For artist, writer, and curator Riva Lehrer, the festival celebrated what she has known for years but believes has been hard to break through to the larger public consciousness: that art created by people with disabilities has long surpassed the days when it was viewed as art therapy or the work of a few individuals processing their physical challenges. “Disability arts has matured into a movement that is self-conscious and interconnected,” said Lehrer, whose work focuses on issues of physical identity and the socially challenged body. Artists with disabilities not only share certain truths but interact with and are inspired by each other.
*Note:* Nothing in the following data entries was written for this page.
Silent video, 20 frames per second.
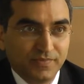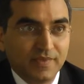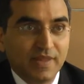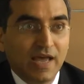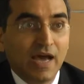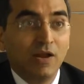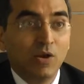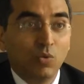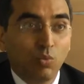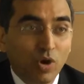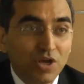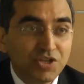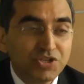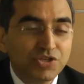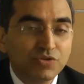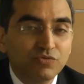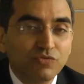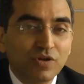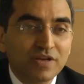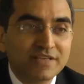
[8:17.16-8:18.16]
I'll
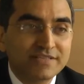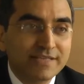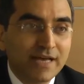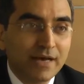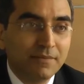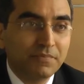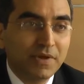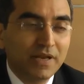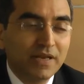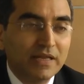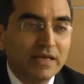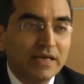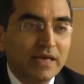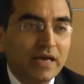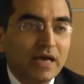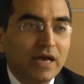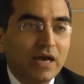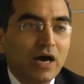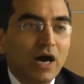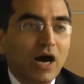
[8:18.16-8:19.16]
watch, for example,
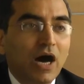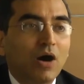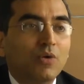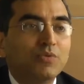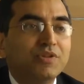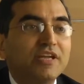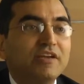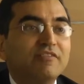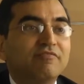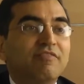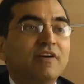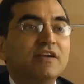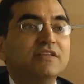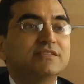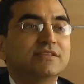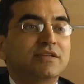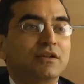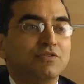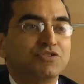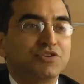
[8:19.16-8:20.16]
how the
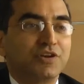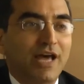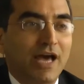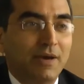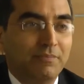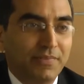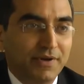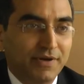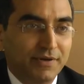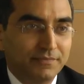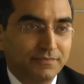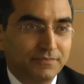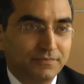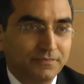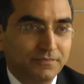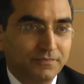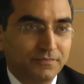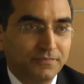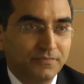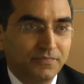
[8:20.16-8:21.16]
funds closure happen.
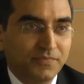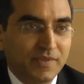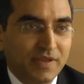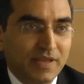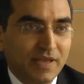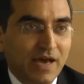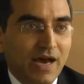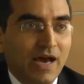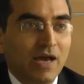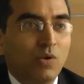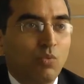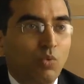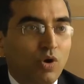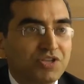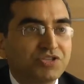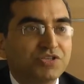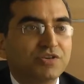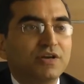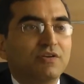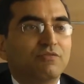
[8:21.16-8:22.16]
I'll
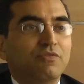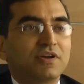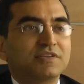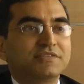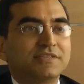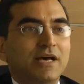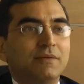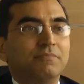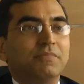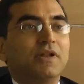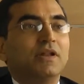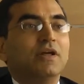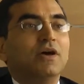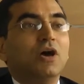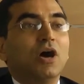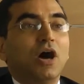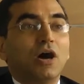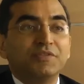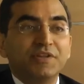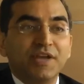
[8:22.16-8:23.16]
watch, for example,
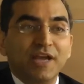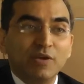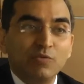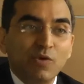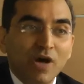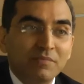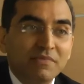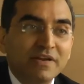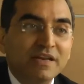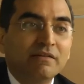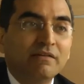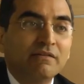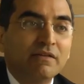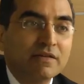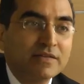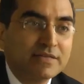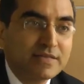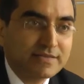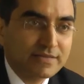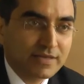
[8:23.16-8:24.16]
how the environmental
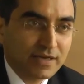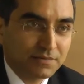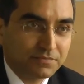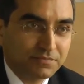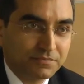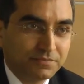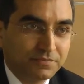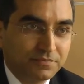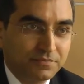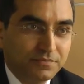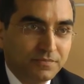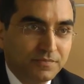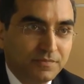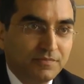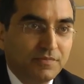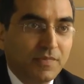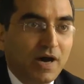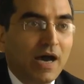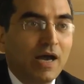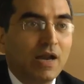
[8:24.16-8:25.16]
clearances come.
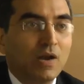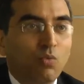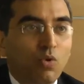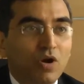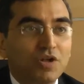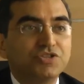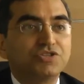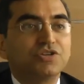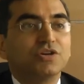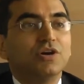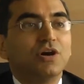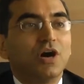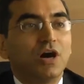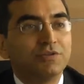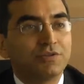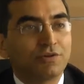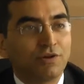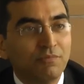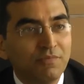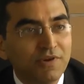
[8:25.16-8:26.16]
I'll watch how
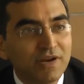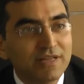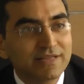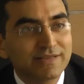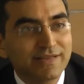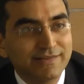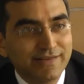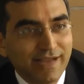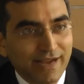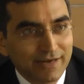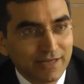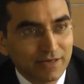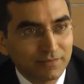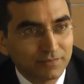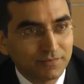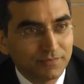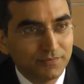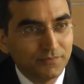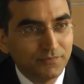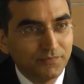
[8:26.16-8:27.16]
the raw materials get tied
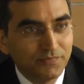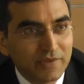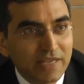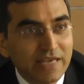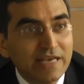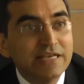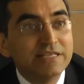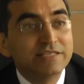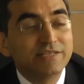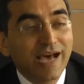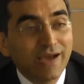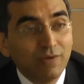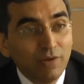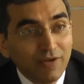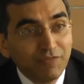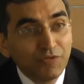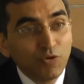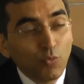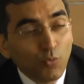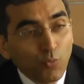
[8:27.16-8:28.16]
up. So I will
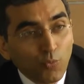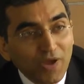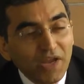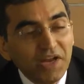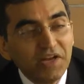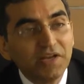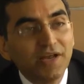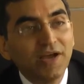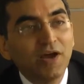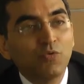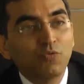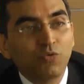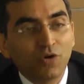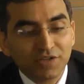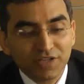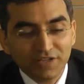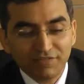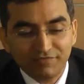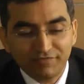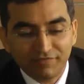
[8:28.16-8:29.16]
have to wait for
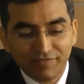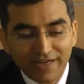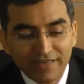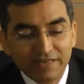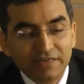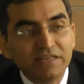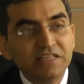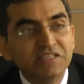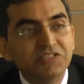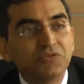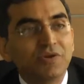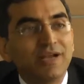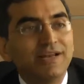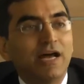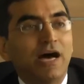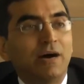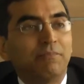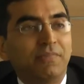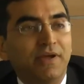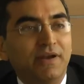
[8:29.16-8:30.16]
the factories to
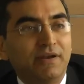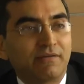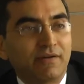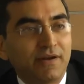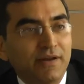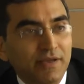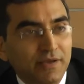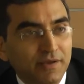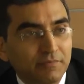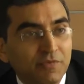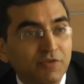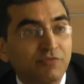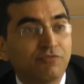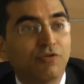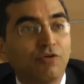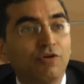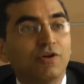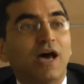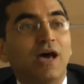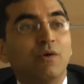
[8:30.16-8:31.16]
get up and running
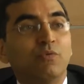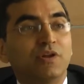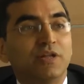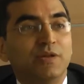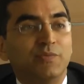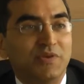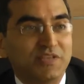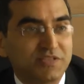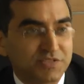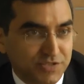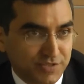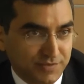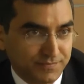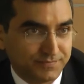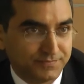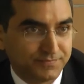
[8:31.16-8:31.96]
before I would invest.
She adds that the festival, where she exhibited her work and delivered a gallery talk, offered people fascinating things they’ve never seen before. But more importantly, it opened doors. “There is something so profound about permission. Like any marginalized community, it starts with one or two people doing gutsy work who step forward, and by so doing, give others permission to share their own personal vision.” She hopes other artists will be emboldened by the festival to join the movement.

Beyond visual arts, one of the more unique elements of the festival was the fashion show, which presented clothing designed specifically for disabled bodies. The garments were developed by Open Style Lab, a collaborative and interdisciplinary program at the Massachusetts Institute of Technology. Using the principles of usercentered design, interdisciplinary teams of students and mentors worked with disabled clients to create individually designed clothes that were both functional and attractive.
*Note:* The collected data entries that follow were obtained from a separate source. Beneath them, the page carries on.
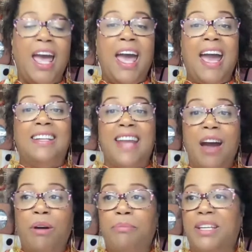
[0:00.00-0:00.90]
And now
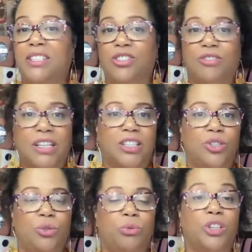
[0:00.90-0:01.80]
I'm entering
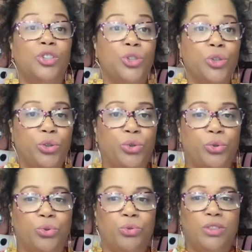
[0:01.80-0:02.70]
into a
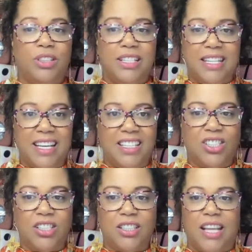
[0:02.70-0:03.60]
new
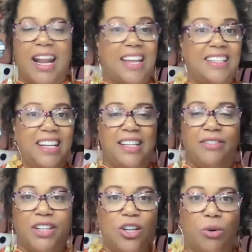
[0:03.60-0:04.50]
niche that I didn't
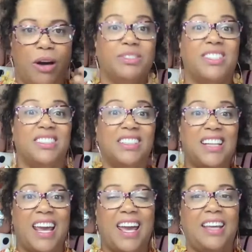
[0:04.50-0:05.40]
even know I was good
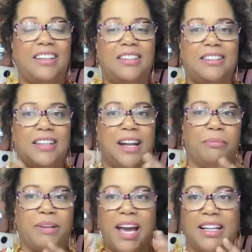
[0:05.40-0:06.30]
at, that
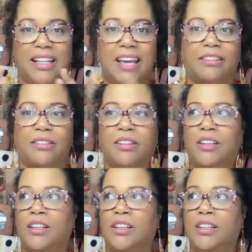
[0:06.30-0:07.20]
I'm kind of like
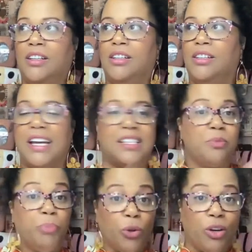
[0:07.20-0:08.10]

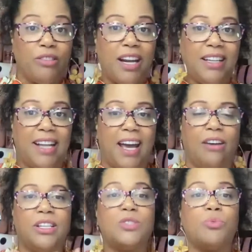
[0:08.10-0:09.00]
exploring right
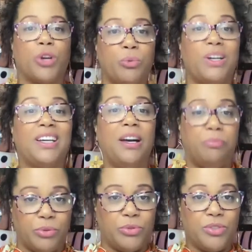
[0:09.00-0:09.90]
now, is working with
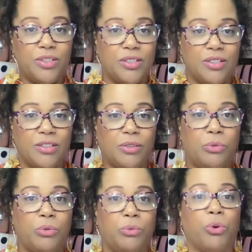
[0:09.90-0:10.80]
couples,
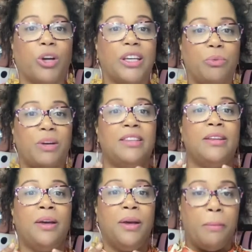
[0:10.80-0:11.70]
working with
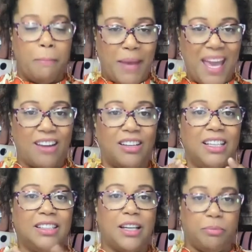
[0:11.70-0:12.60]

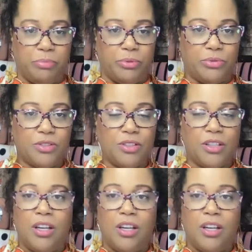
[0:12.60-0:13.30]
married couples.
Festival attendees could also take in a number of events at the independent film festival. Among the offerings was a conversation with actor Mat Fraser of American Horror Story: Freak Show fame. Christian von Tippelskirch and Simi Linton talked about their documentary, Invitation to Dance, a powerful film about Linton’s life as a disabled woman and the emergence of the disability rights movement. All told, Smit hoped that the various events would draw 20,000 visitors. But his goals for the festival extended beyond attendance. Quoting his friend, writer David Dark, Smit said, “I want to ‘rearrange the mental furniture’ of this city and really change the way we commune together. We think we can rebrand Grand Rapids not only as one of the fastest-growing cities in the Midwest and one of the best cities to live and be employed in, but also as the first universally accessible city.”
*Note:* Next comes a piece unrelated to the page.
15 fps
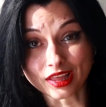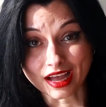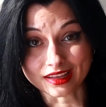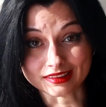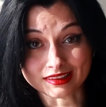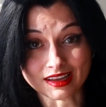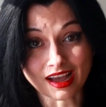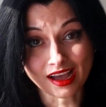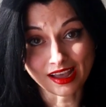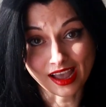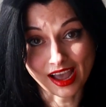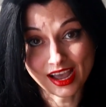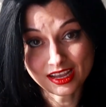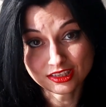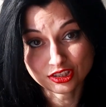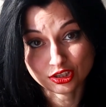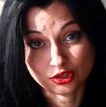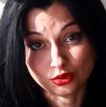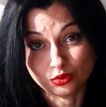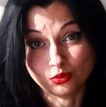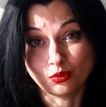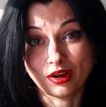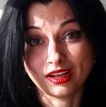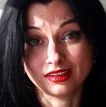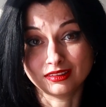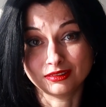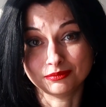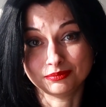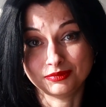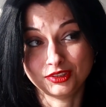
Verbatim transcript: that, I ask you, well,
Smit is heartened by the accessibility progress already achieved through ArtPrize, an international art festival also hosted by Grand Rapids, which emphasizes programming that removes the cultural and physical barriers to contemporary art. He also credits Grand Rapids Mayor George Heartwell and his vision, commitment, and energy promoting accessibility, especially via his declaration of 2015 as the Year of Arts and Access. Smit said, “By doing this, he is committing all of us to celebrate creativity and empowerment.”

Mayor Heartwell added, “The City of Grand Rapids is indeed proud and honored to host the inaugural DisArt Festival. I extend the cultural imagination of our city to the artists featured in this show. This arts festival continues the rich tradition of inclusiveness celebrated throughout our community.”

Smit has been known to cite the words of another friend and artist Neil Marcus: “Disability is an art—an ingenious way to live.” From this perspective, disability is not focused on struggling against adversity but rather experiencing one’s disability as a form of art; day-to-day living that requires creativity, perseverance, honesty, and courage; a manifestation of how radical both art and disability can be.